O wistleblowing (a informação, por si só) constitui uma fonte de prova. Mas junto com a informação vários elementos probatórios podem ser fornecidos. Todas as informações estão sujeitas à regra da corroboração, ou seja, devem ficar evidenciadas em juízo (dentro do devido processo legal) por provas colhidas de acordo com o contraditório, ampla defesa etc. Se as várias provas encontradas (para além da dúvida razoável) corroborarem os relatos e assertivas do informante, fala-se em um conjunto probatório coeso e uniforme, suficiente para derrubar a presunção de inocência.

O que não é admissível é o juiz condenar alguém só com base nas palavras do informante. Por mais boa-fé que tenha, sua fala, isolada, tanto quanto a delação premiada, não serve de base para condenação penal. Havendo provas contundentes, essas informações valerão como argumento de reforço. As provas somente são suficientes para condenar quando não deixam dúvidas razoáveis.

Na regulamentação do wistleblowing vale a pena uma regra semelhante à do § 16 do artigo 4º da Lei 12.850/2013, que diz: “Nenhuma sentença condenatória será proferida com fundamento apenas nas declarações de agente colaborador”.

As informações do colaborador não passam de fontes de prova (elas servem para encontrar provas). Ao não se admitir a condenação baseada unicamente nas declarações do colaborador, há limitação ao livre convencimento do juiz.

De acordo com Gustavo Badaró (citado no nosso livro Organizações criminosas)): “o §16º do artigo 4º não tem por objetivo determinar qual meio de prova ou quantos meios de prova são necessários para que um fato seja considerado verdadeiro. Ao contrário, trata-se de um regime de prova legal negativa, em que se determina que somente que a delação premiada é insuficiente para a condenação do delatado”.

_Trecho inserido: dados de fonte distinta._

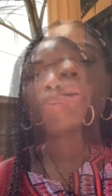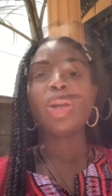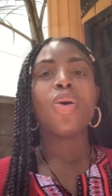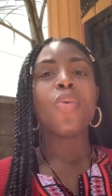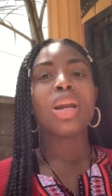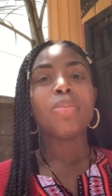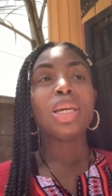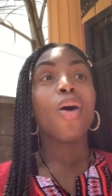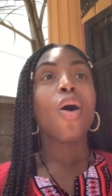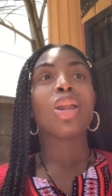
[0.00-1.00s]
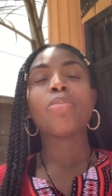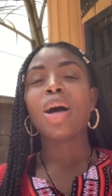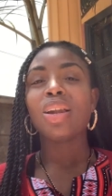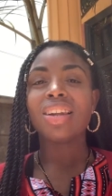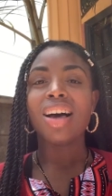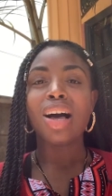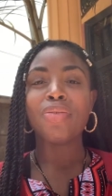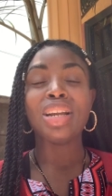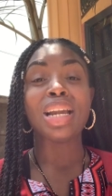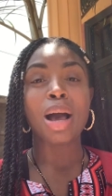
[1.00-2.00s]
You don't want to be all about love
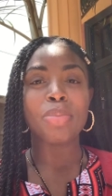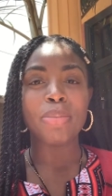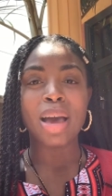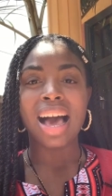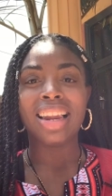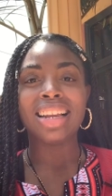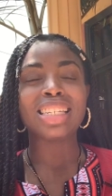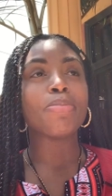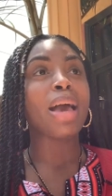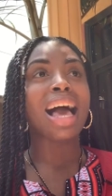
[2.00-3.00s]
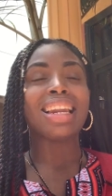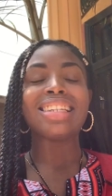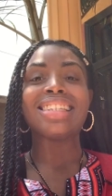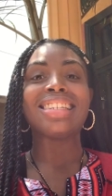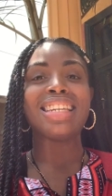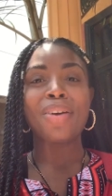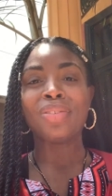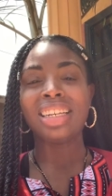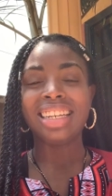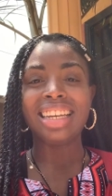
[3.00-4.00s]
and not be balanced. Balance is
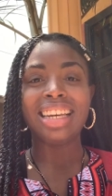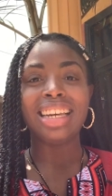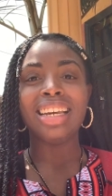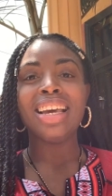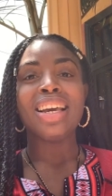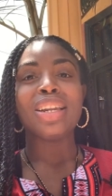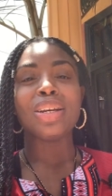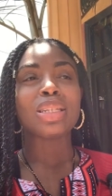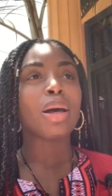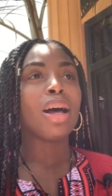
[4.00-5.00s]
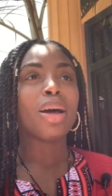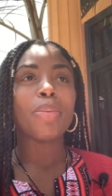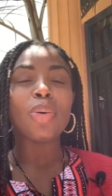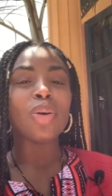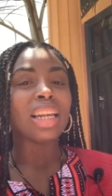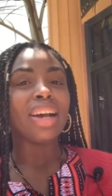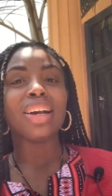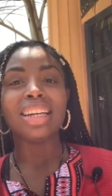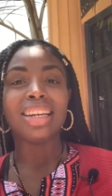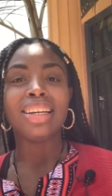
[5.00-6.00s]
definitely key. There's uh,
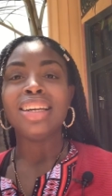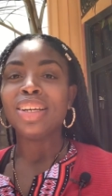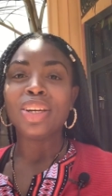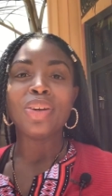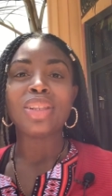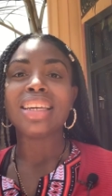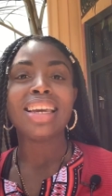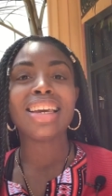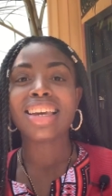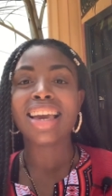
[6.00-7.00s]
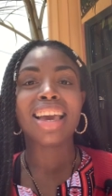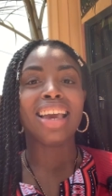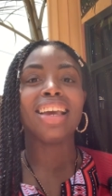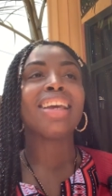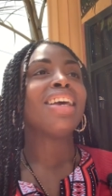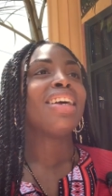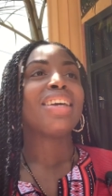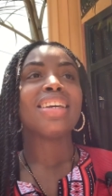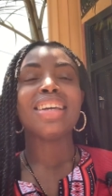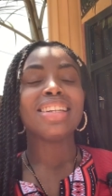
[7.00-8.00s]
polarity, you know, the yin and yang.
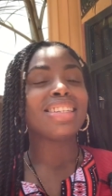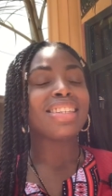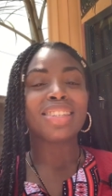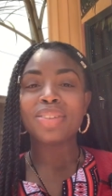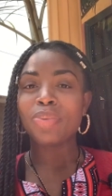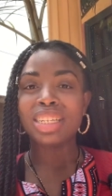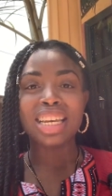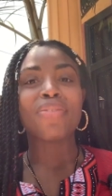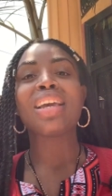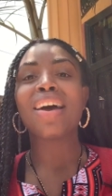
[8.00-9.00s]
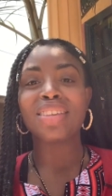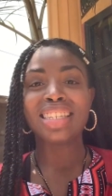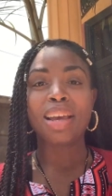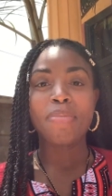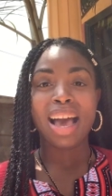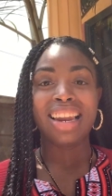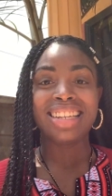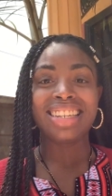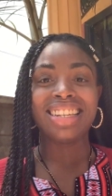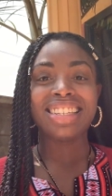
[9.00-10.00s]
It's we definitely have to stay
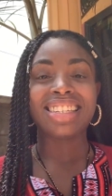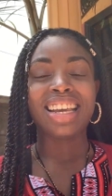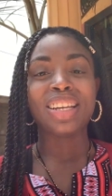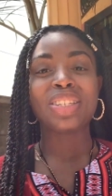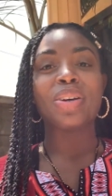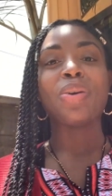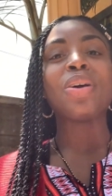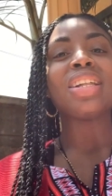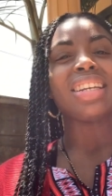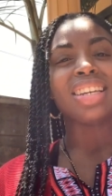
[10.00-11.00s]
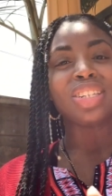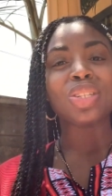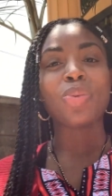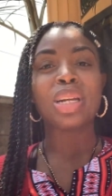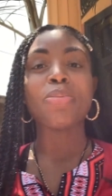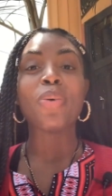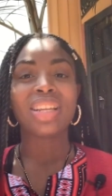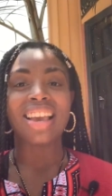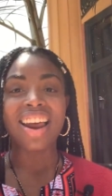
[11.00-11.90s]
balanced in this thing. So just wanted to point that out.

As informações do colaborador devem implicar em elementos de informação que culminem em provas capazes de confirmar suas declarações, ou ao menos, que auxiliem nas investigações, a exemplo de: fornecimento de dados bancários dos envolvidos, fornecimento de números de telefones dos envolvidos para a finalidade de futuras interceptações telefônicas, entrega de documentos, indicar a localização de bens, direitos e valores sujeitos a medidas de busca e apreensão, arresto e sequestro cautelar etc. Deve haver a incidência dessa regra de corroboração, portanto.

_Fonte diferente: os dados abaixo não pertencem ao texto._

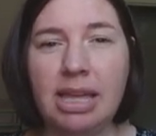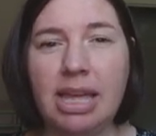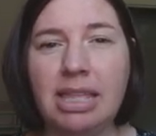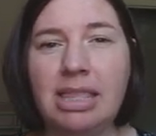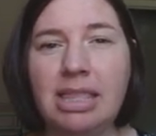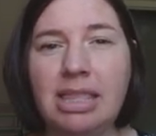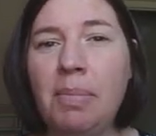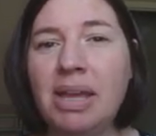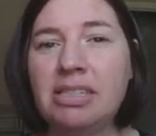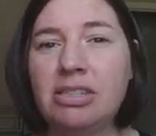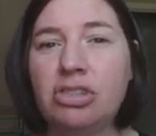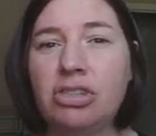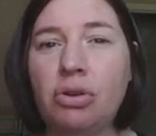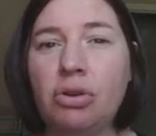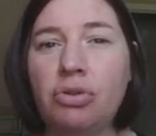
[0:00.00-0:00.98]
And that makes
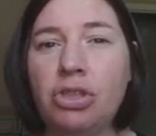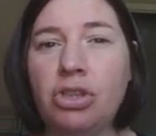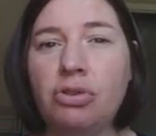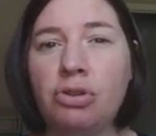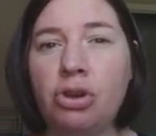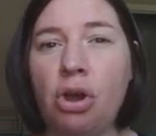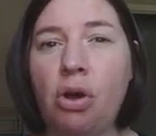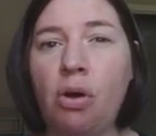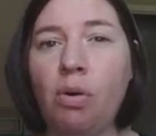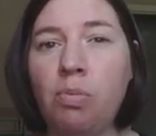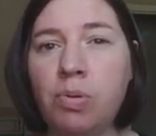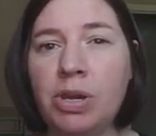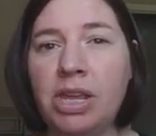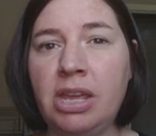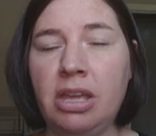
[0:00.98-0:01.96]
so that you can
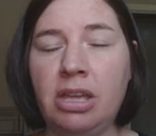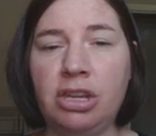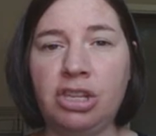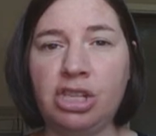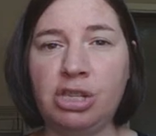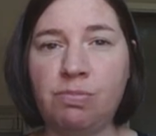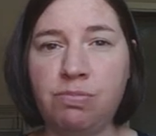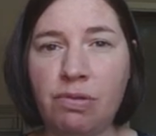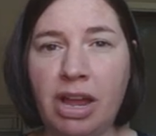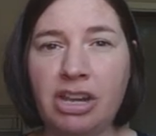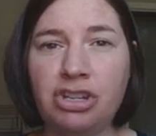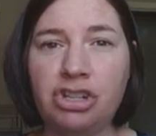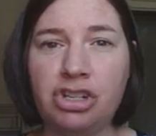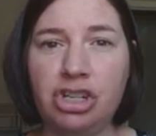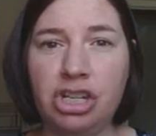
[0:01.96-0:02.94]
open it in a
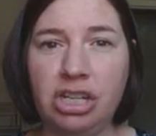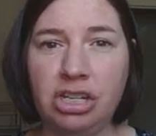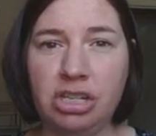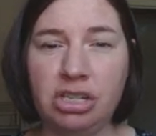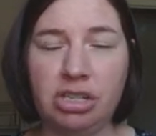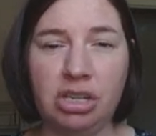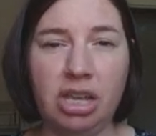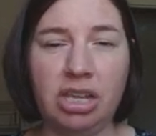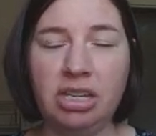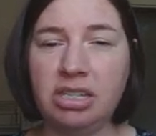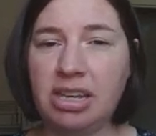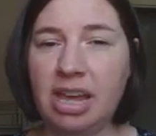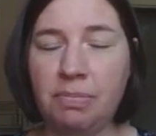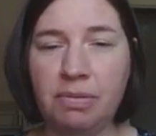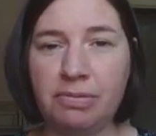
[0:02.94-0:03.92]
spreadsheet, any
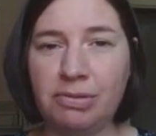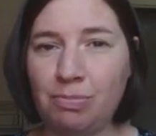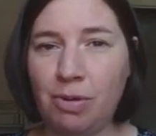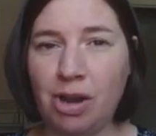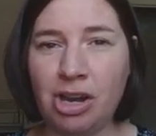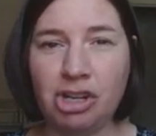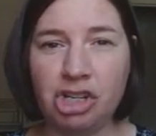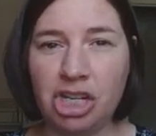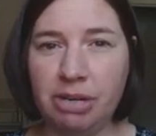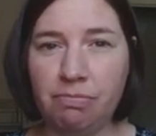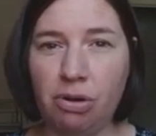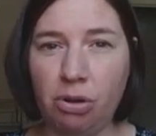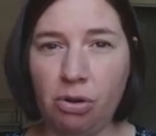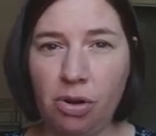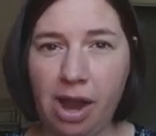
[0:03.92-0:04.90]
type of spreadsheet
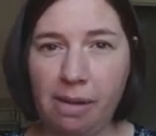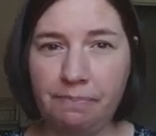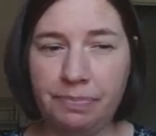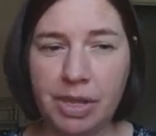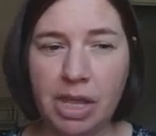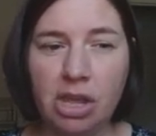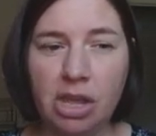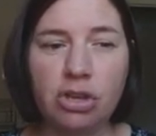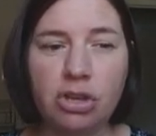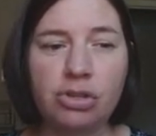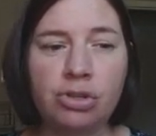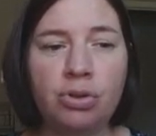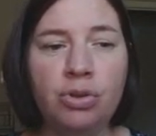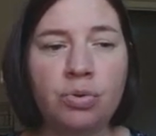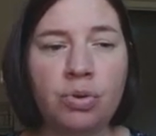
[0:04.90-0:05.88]
program.
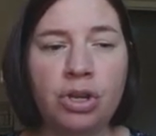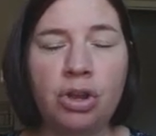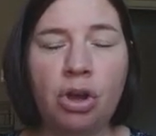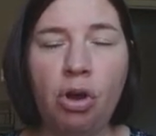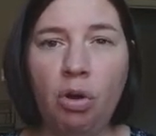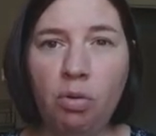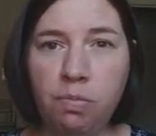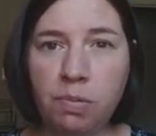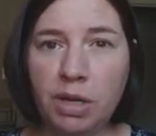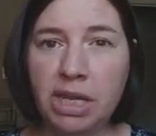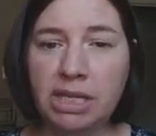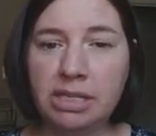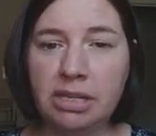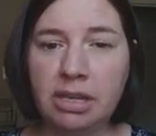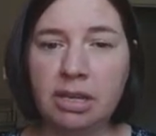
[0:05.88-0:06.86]
So you can open a
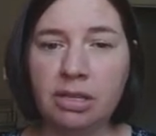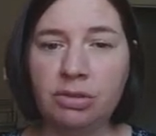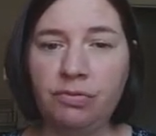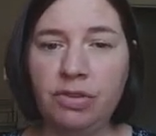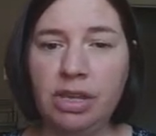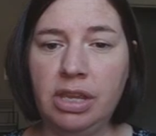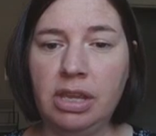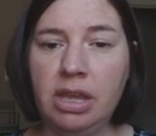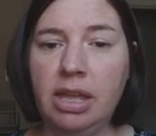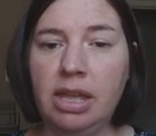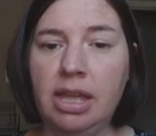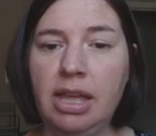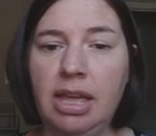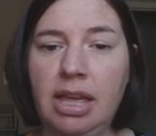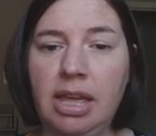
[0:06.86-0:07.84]
CSV,
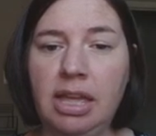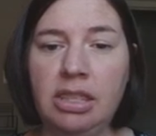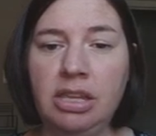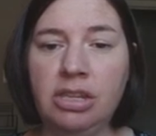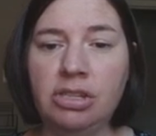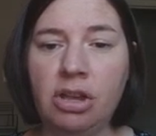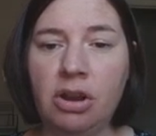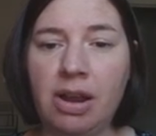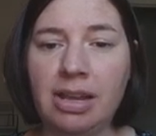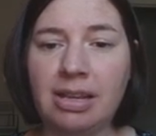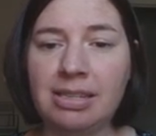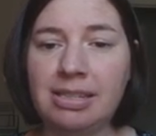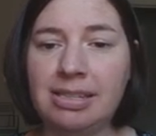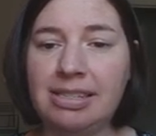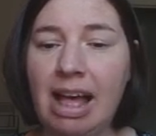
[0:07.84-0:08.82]
and these are
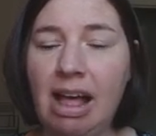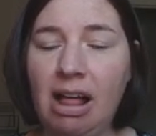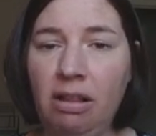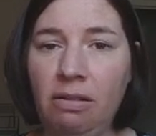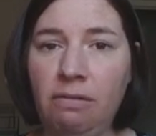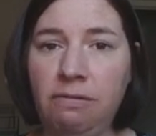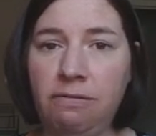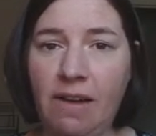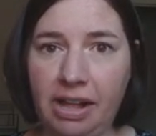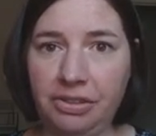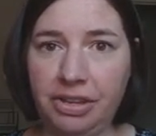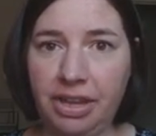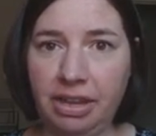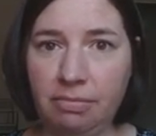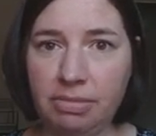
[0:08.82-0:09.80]
Excel
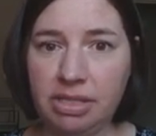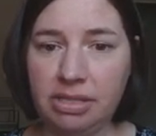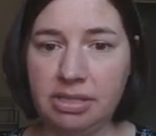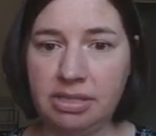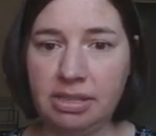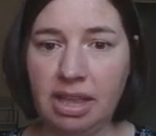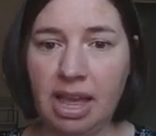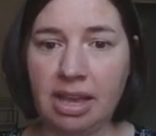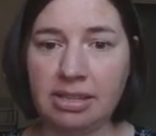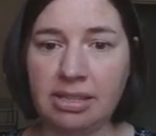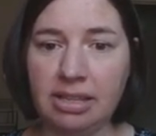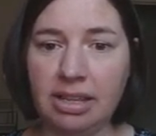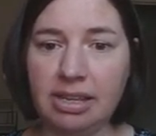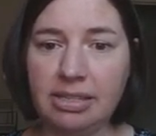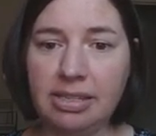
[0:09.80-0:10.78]
file names,
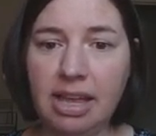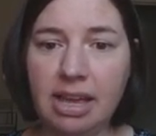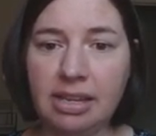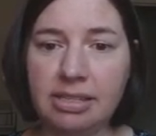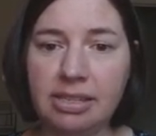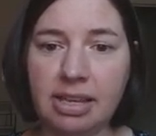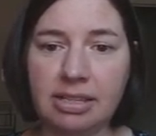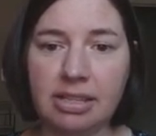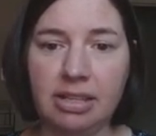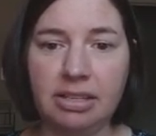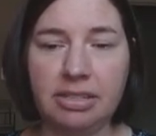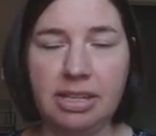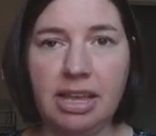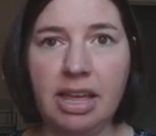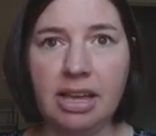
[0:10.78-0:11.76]
XLSX,
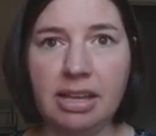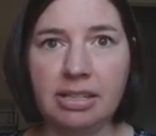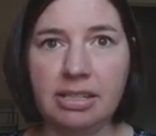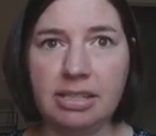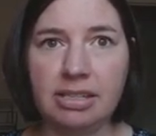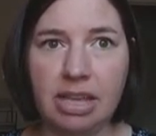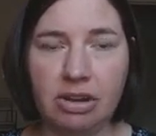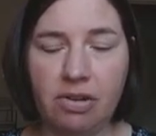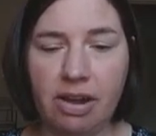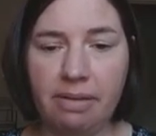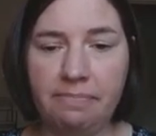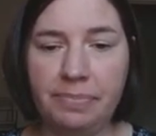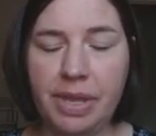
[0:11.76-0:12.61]
XLTX, etc.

Nesse passo, nos moldes do que já decidiu a Corte Constitucional Espanhola, toda informação carece de consistência plena como prova acusatória quando, sendo única, não puder ser minimamente corroborada por outras provas. Sem corroboração mínima, não se pode falar em lastro probatório mínimo apto a vulnerar a presunção de inocência (ver nosso livro Organizações criminosas).

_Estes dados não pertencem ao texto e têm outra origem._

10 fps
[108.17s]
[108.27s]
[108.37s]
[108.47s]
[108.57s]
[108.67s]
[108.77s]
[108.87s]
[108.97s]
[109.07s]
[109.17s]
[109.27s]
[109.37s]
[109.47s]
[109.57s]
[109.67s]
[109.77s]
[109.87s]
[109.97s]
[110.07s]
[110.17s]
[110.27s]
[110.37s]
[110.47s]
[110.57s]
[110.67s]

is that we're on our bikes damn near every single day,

Quanto à corroboração mínima, o Tribunal Constitucional Espanhol não a definiu, entretanto, ela trilha os caminhos de que as declarações de um informante devem ser corroboradas por dados, fatos externos, o que faria com que ela apenas fosse alcançada caso a caso. Daí a impossibilidade de definição.

Ainda nas águas do direito comparado (que em muito nos serve), o Tribunal Supremo espanhol firmou o entendimento de que a credibilidade das declarações de um informante não necessita ser plena, mas deve ser corroborada objetivamente por meio de fontes extrínsecas à informação. Com isso, o Tribunal criou a figura da credibilidade objetiva (ver nosso livro Organizações criminosas).


8. O wistleblowing no Dodd-Frank Act sancionado por Obama.

Logo após a megacrise financeira de 2007-2008 (crise conhecida como sub-prime, que até hoje continua produzindo efeitos deletérios em todo planeta) foi editado um novo programa de incentivo ao informante de boa-fé (por Obama) chamado de “Whistleblower Incentives and Protection Program”. É o programa de incentivo, recompensa e proteção de informantes previsto no “Dodd-Frank Wall Street Reform and Consumer Protection Act” ou, simplesmente, Dodd-Frank Act.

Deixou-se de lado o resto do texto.